2b (G9 idempotency) deployed to black; 2c (nginx failover) live and verified end-to-end (normal 201 / black-down 202 -> spool -> replay -> G9 dedup). Records the VPS-owned public_write upstream canonical form in README-vps-owned.md. Co-Authored-By: Claude Opus 4.8 <noreply@anthropic.com>
17 KiB
Edge Resilience & Island Mode — Verified Topology + Design
Status: Investigation + design. No runtime changes made (read-only probes only).

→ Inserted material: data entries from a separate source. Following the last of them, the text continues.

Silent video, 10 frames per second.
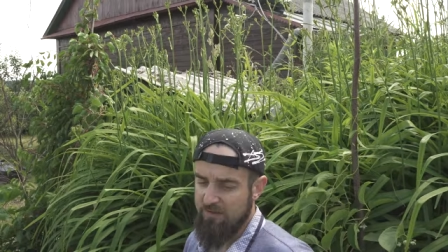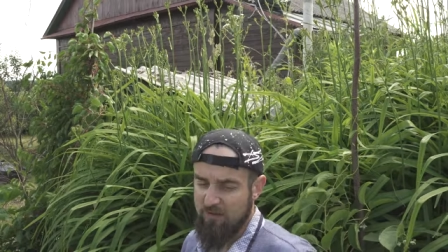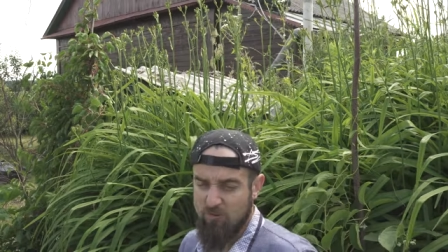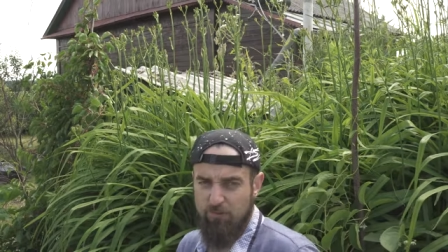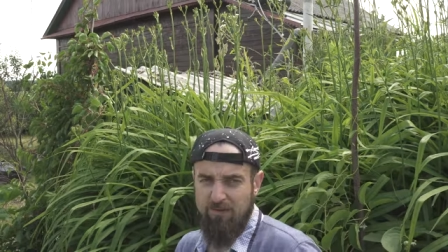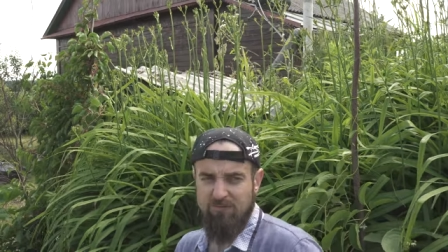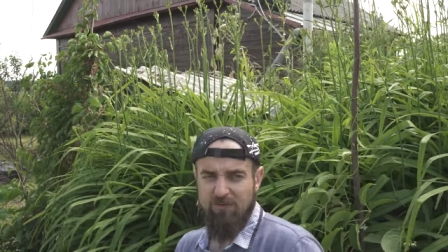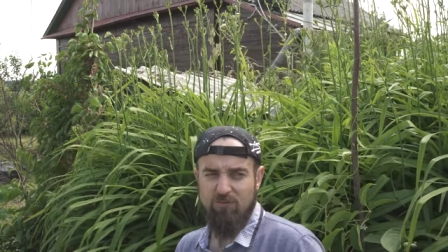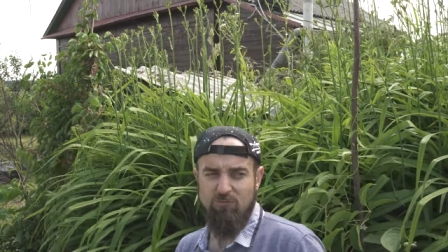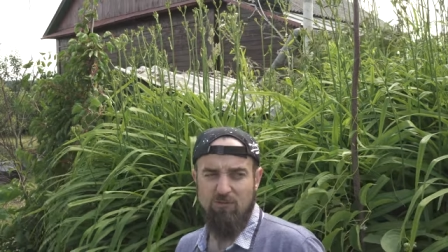jego pęd,
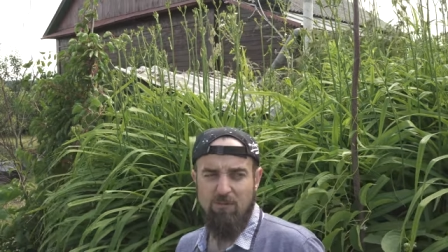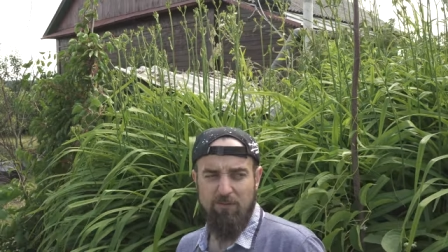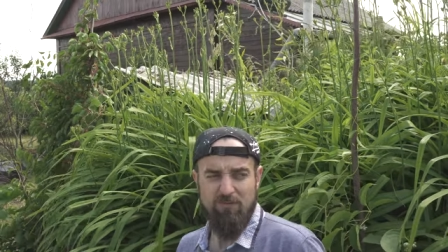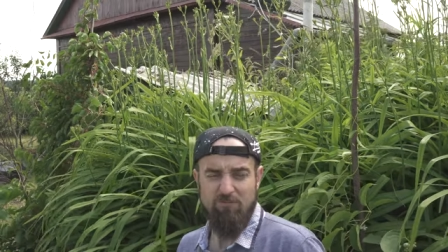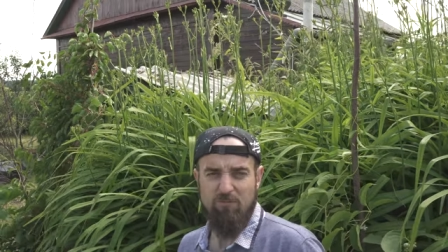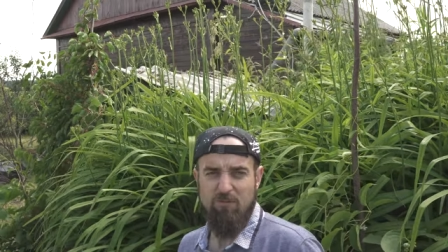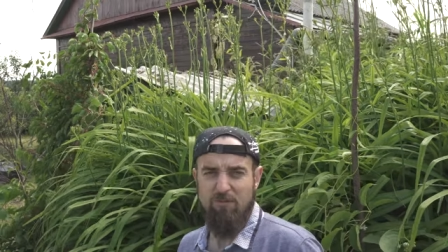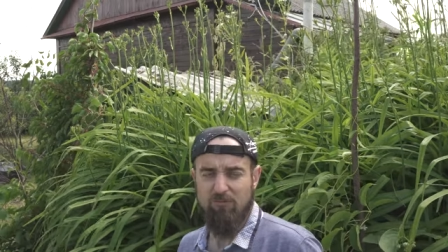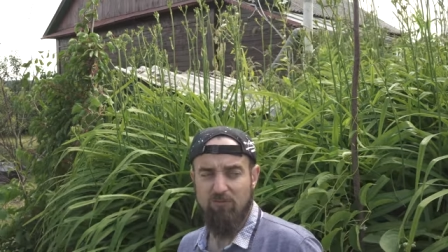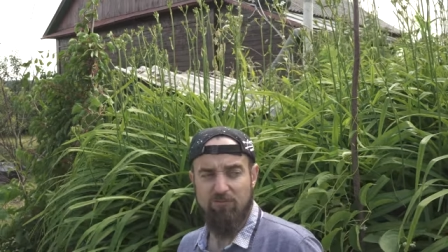jakie długie ma pędy, bo on ma
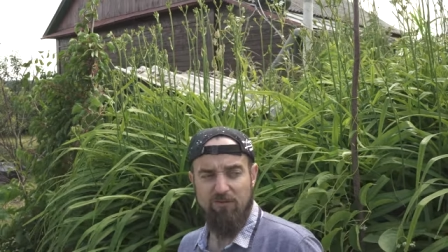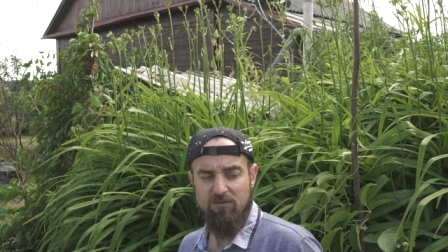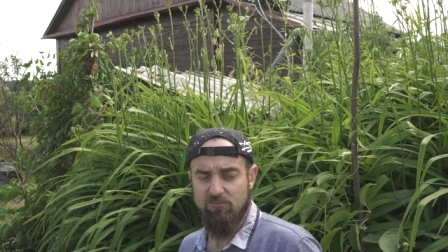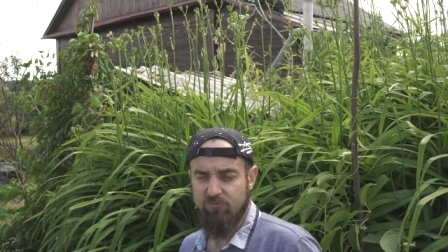bardzo długie pędy,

Verified: 2026-06-21, via read-only ssh quinn-vps / ssh black, live nginx config, live quinn-upstreams.conf, live HTTP + DB probes.
Current-state facts here supersede: the SQLite-era inventory in PROD_DB_UNIFICATION_PLAN.md (the platform has since moved to PostgreSQL) and the "dead forms" verdict in FORMS_AUDIT.md (2026-06-03 — the edge location blocks have since been added; forms are now routed).
Direction docs (target, not current state): migration-vps-to-black.md, PROD_DB_UNIFICATION_PLAN.md.
1. Why this doc exists
The originating ask: public contact forms should automatically disable themselves when their backend is unreachable, and vps-0 should be able to "island mode" without black (keep serving what it can when black or the WireGuard link drops). Investigating that surfaced a live topology that diverges from the documented target, plus a data-integrity issue independent of island mode. This doc records:
- The verified current topology (2026-06-21).
- The island-mode / runtime-kill-switch design.
- The consolidated gap register.
- The one open decision that blocks the design.
2. Verified current topology (2026-06-21)
2.1 Hosts
| Host | Role | Reachability |
|---|---|---|
vps-0 (89.127.233.145, WG 10.9.0.1) |
Public edge: nginx + static SPA + edge cache + a near-complete local backend stack incl. its own Postgres | Public internet |
black (10.0.0.11 over WireGuard) |
Canonical for the public read surface + contact/touring writes | LAN/WG only |
Reality check: vps-0 is not the "pure edge" the migration target describes. It runs
quinn-api,quinn-admin-api,quinn-data-api,quinn-my-api,quinn-sso-api,quinn-newsletter-api,quinn-m-backend-user, pluspostgresql@17-quinn(local:5435) and pgBouncer (:6432).
2.2 Edge routing — nginx on vps-0 (prod.conf)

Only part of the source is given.